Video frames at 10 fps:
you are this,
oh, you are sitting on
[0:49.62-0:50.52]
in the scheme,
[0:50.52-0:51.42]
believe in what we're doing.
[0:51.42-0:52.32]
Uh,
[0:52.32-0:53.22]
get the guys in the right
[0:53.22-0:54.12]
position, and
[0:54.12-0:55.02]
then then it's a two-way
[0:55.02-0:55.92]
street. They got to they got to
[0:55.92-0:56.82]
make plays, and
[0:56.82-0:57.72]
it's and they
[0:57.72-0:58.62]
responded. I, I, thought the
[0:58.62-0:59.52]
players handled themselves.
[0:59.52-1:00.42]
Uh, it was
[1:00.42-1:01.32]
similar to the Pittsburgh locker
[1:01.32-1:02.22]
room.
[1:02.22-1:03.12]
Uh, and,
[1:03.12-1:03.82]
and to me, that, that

# # #

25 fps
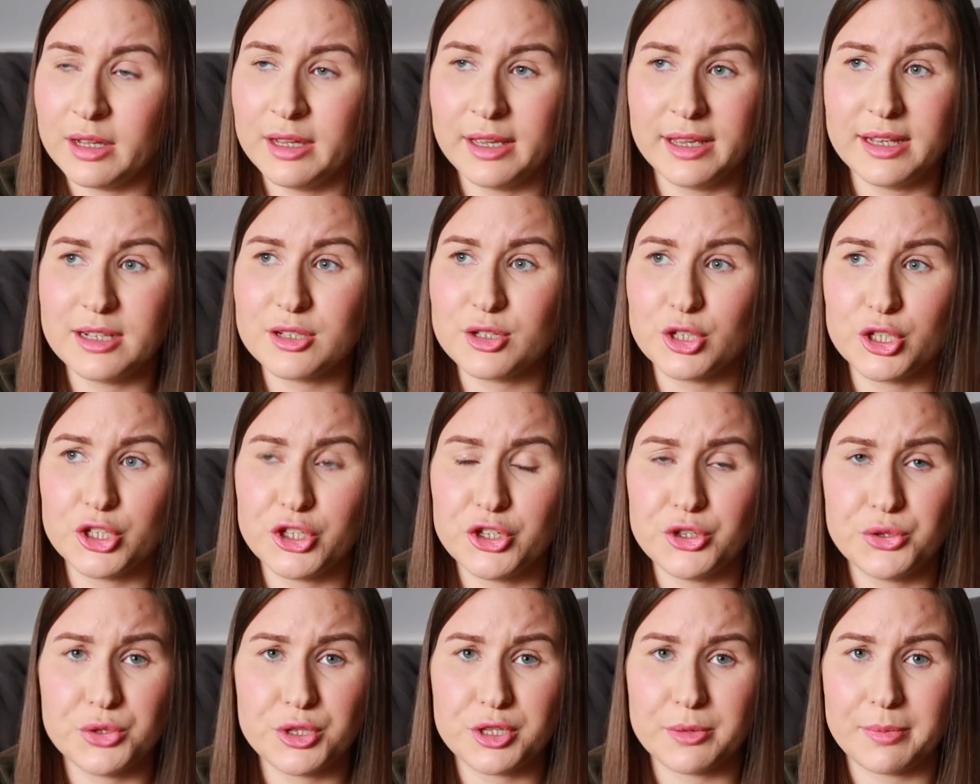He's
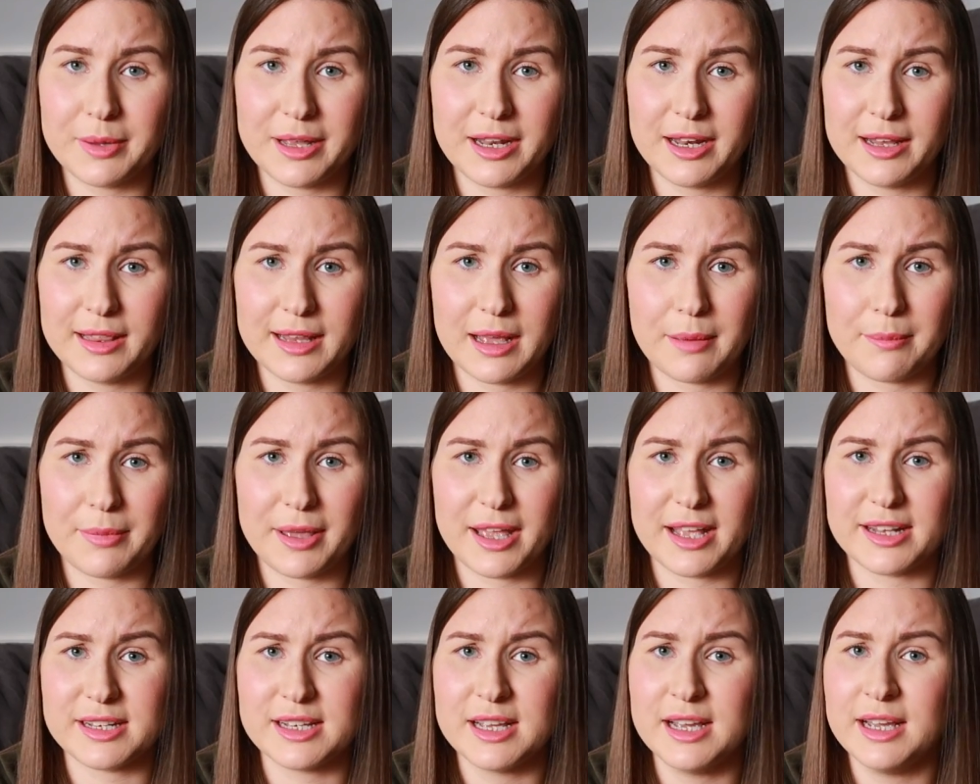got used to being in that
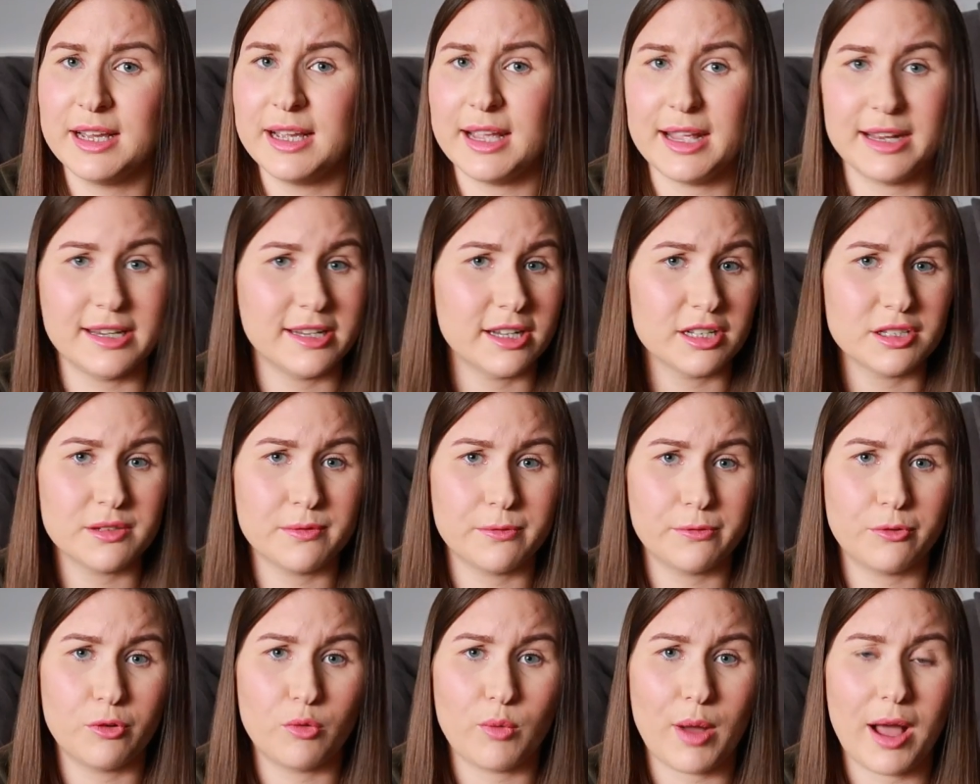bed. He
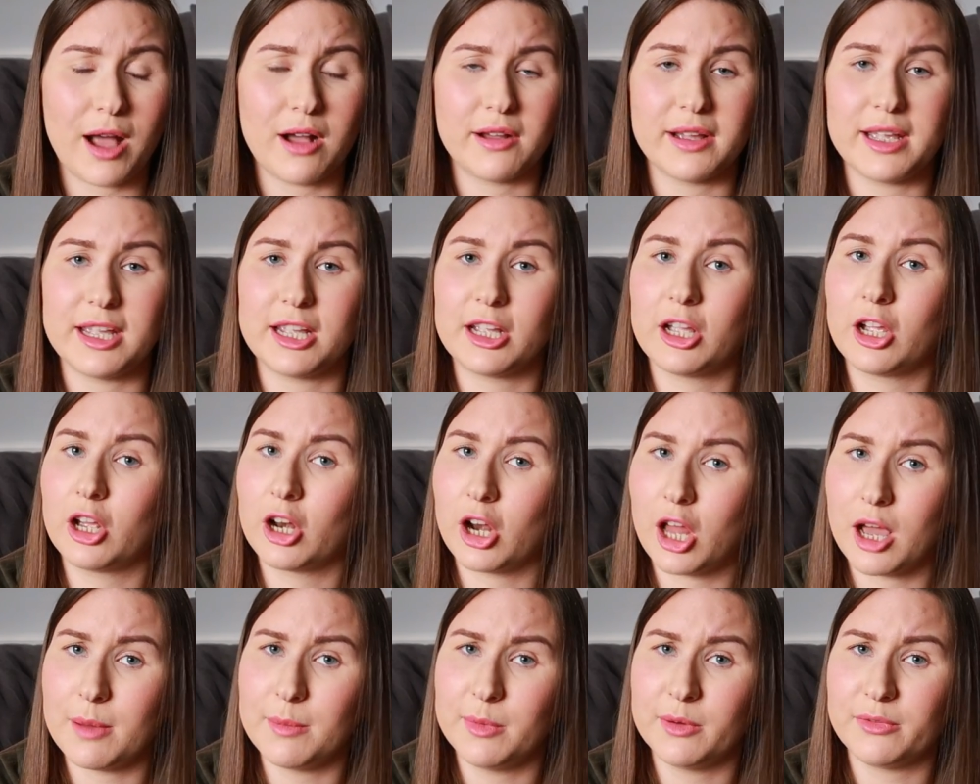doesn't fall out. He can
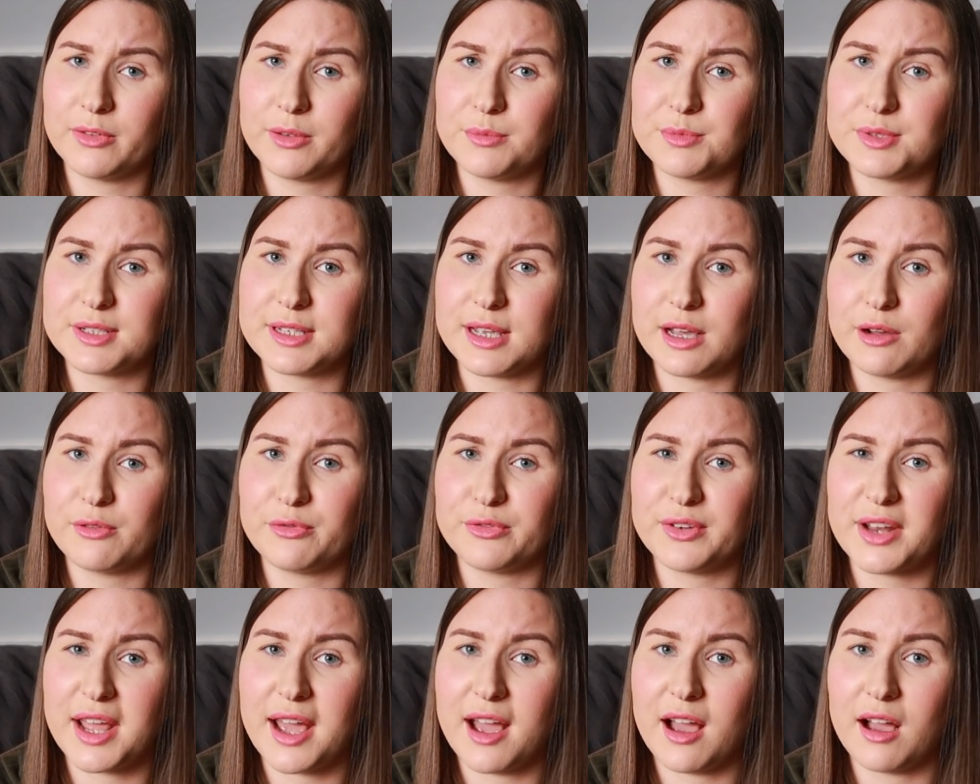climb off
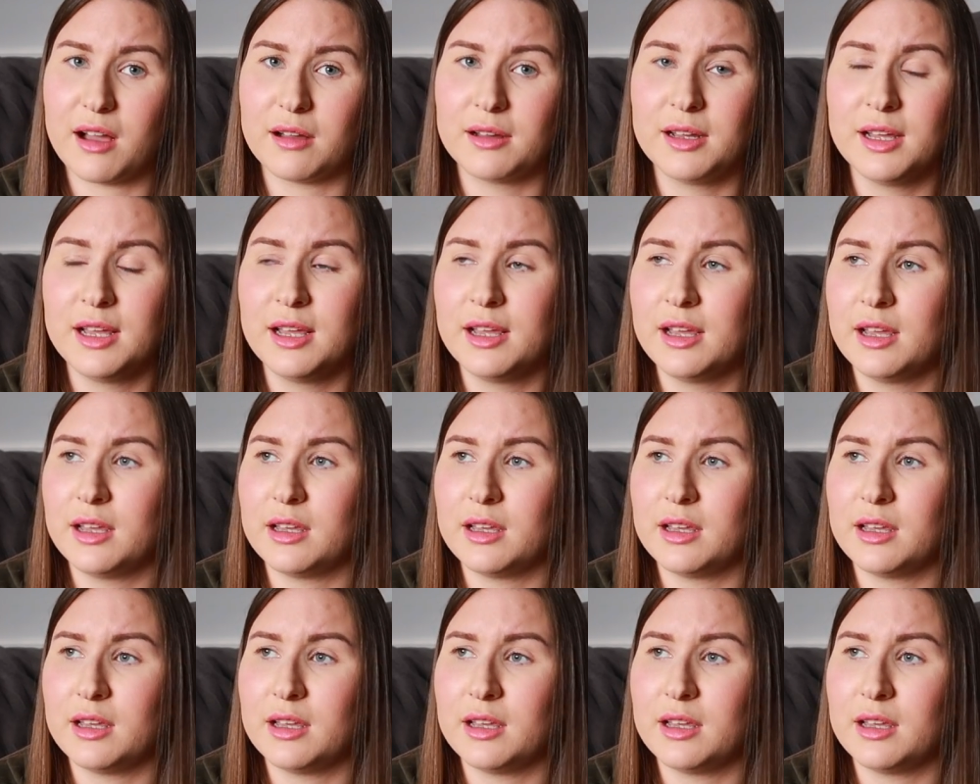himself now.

# # #

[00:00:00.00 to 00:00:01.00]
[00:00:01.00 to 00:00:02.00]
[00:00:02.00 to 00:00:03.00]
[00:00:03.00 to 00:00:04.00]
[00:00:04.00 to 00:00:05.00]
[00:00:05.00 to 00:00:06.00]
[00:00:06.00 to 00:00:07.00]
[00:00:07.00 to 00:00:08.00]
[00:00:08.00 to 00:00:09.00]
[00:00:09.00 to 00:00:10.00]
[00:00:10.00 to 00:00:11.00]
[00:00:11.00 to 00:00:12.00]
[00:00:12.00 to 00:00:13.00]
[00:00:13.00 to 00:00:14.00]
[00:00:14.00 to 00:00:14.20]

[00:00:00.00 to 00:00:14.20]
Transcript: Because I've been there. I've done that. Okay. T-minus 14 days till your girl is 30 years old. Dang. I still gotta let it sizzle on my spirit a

# # #

EXERCISE DETAILS. Print the lines above from the one with "[00:00:08.00 to 00:00:09.00]" through the one with "Transcript: Because I've", both included, exactly as written and nothing more.

TASK RESPONSE.
[00:00:08.00 to 00:00:09.00]
[00:00:09.00 to 00:00:10.00]
[00:00:10.00 to 00:00:11.00]
[00:00:11.00 to 00:00:12.00]
[00:00:12.00 to 00:00:13.00]
[00:00:13.00 to 00:00:14.00]
[00:00:14.00 to 00:00:14.20]

[00:00:00.00 to 00:00:14.20]
Transcript: Because I've been there. I've done that. Okay. T-minus 14 days till your girl is 30 years old. Dang. I still gotta let it sizzle on my spirit a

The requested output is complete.